List all tensors with their names and size

To profile the memory usage, I want to list all tensors with their name and size.

I have a function that can show all tensors with their size:

def pretty_size(size):
    """Pretty prints a torch.Size object"""
    assert isinstance(size, torch.Size)
    return " x ".join(map(str, size))


def dump_tensors(gpu_only=True):
    """Prints a list of the Tensors being tracked by the garbage collector."""
    import gc

    total_size = 0
    for obj in gc.get_objects():
        try:
            if torch.is_tensor(obj):
                if not gpu_only or obj.is_cuda:
                    print(
                        "%s:%s%s %s"
                        % (
                            type(obj).__name__,
                            " GPU" if obj.is_cuda else "",
                            " pinned" if obj.is_pinned else "",
                            pretty_size(obj.size()),
                        )
                    )
                    total_size += obj.numel()
            elif hasattr(obj, "data") and torch.is_tensor(obj.data):
                if not gpu_only or obj.is_cuda:
                    print(
                        "%s → %s:%s%s%s%s %s"
                        % (
                            type(obj).__name__,
                            type(obj.data).__name__,
                            " GPU" if obj.is_cuda else "",
                            " pinned" if obj.data.is_pinned else "",
                            " grad" if obj.requires_grad else "",
                            " volatile" if obj.volatile else "",
                            pretty_size(obj.data.size()),
                        )
                    )
                    total_size += obj.data.numel()
        except Exception as e:
            pass
    print("Total size:", total_size)

But I don’t know how to get the name of the tensors.

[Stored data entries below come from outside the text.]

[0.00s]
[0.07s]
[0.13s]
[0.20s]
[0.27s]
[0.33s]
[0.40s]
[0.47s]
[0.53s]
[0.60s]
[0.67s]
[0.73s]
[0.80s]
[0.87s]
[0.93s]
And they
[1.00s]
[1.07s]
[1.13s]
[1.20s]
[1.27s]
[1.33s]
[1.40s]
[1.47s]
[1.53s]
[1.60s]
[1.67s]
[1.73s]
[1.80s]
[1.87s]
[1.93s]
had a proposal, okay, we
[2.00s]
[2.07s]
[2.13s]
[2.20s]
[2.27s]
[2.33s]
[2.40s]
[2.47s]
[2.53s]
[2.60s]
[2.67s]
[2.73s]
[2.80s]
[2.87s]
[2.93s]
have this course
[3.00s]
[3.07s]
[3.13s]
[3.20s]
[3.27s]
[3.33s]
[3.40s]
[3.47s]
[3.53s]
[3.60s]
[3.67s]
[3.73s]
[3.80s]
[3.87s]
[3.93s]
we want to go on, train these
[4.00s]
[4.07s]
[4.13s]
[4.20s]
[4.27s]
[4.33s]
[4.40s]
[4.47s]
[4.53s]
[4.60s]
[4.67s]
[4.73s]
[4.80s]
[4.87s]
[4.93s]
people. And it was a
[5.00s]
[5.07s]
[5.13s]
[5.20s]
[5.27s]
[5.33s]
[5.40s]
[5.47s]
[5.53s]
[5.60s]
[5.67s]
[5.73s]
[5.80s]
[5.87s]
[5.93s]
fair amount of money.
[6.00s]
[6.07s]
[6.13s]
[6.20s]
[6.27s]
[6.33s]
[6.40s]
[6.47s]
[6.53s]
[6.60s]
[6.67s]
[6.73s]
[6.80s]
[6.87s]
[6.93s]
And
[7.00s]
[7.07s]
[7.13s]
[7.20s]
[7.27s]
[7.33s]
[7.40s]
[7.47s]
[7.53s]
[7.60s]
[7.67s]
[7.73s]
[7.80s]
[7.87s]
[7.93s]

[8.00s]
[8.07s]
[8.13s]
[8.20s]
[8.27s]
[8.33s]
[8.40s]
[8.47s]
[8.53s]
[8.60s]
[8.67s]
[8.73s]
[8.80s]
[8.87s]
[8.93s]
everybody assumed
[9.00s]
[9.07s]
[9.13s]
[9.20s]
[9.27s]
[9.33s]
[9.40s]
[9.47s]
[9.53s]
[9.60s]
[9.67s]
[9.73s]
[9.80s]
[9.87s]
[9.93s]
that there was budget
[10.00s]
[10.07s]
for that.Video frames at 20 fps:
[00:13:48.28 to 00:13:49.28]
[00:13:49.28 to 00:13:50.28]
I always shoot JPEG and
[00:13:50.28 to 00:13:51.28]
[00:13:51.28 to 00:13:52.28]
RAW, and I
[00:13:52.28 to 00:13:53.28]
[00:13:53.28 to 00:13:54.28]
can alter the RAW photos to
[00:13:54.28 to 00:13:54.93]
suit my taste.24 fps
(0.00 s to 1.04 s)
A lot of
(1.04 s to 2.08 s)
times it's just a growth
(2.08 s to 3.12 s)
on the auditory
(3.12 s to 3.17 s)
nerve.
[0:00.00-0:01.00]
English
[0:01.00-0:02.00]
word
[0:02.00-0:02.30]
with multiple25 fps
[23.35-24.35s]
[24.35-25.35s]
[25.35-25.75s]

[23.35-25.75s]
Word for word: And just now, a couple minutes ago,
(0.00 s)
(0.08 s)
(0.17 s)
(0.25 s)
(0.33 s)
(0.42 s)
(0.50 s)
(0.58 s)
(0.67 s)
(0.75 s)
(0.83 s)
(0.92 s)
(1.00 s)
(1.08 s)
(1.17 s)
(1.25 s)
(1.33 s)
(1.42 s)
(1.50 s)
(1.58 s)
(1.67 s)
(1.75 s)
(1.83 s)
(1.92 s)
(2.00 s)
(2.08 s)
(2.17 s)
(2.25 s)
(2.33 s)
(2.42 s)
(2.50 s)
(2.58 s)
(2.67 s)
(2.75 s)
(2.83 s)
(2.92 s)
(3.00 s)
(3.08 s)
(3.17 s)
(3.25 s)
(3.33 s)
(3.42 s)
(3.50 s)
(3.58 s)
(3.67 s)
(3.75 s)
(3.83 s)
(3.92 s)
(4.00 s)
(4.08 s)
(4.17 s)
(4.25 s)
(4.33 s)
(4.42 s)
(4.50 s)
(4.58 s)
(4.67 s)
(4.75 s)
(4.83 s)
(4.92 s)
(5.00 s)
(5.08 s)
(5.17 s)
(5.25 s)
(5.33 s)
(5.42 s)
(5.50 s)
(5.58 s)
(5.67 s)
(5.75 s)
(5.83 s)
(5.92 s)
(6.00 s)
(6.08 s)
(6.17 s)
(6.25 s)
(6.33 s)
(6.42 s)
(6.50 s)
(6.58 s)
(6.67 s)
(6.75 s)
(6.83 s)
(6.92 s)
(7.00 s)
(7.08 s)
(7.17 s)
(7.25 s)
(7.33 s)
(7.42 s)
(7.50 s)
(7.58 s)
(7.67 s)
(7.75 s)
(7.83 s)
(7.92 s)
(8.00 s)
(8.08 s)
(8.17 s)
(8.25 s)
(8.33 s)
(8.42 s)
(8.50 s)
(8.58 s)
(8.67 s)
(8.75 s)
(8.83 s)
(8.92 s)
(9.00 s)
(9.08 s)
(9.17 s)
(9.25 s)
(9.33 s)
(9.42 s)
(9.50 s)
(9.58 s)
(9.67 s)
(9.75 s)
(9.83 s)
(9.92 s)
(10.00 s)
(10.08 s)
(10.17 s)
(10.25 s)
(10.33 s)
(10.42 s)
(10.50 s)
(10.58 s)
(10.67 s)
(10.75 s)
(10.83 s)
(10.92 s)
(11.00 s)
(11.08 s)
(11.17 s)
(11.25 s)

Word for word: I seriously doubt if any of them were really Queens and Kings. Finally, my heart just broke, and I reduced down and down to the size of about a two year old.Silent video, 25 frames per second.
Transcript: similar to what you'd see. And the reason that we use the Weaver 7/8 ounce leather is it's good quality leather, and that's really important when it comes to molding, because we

By name, I mean, ideally, the parameter name the tensor has, but barring that, the names of the variables holding references to it.

Tensors don’t know their names, and they might not all have names.
What you can do - at the expense of speed - if your tensors require gradients is to use the anomaly mode to get the lines of the instantiations:

with torch.autograd.detect_anomaly():
     a = torch.randn(5, 5, requires_grad=True)
     b = a * 2 + 1

then

b.grad_fn.metadata['traceback_'][-1]

has

'  File "<ipython-...>", line 3, in <module>\n    b = a * 2 + 1\n'

This only works on tensors inside the autograd graph.

Another approach (with better coverage) could be to use the __torch_function__ hook to record the source line from where the tensor is created.